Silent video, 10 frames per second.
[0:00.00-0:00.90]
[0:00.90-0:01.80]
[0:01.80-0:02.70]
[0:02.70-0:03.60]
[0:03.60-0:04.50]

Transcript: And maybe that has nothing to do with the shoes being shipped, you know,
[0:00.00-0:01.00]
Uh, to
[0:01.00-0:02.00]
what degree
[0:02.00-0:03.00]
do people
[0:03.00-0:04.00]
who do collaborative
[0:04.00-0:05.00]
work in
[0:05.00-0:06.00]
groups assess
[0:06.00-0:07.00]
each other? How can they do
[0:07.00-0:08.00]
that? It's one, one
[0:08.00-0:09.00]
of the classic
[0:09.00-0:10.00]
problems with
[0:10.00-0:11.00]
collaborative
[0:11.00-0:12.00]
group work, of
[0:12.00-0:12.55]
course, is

# # # # # # #

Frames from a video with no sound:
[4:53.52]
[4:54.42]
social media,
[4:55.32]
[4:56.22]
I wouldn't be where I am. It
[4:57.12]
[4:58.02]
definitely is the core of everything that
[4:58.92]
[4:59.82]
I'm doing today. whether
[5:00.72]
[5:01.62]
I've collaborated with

# # # # # # #

Read the listing. Copy each line that has the word "video" in it.

Silent video, 10 frames per second.
Frames from a video with no sound:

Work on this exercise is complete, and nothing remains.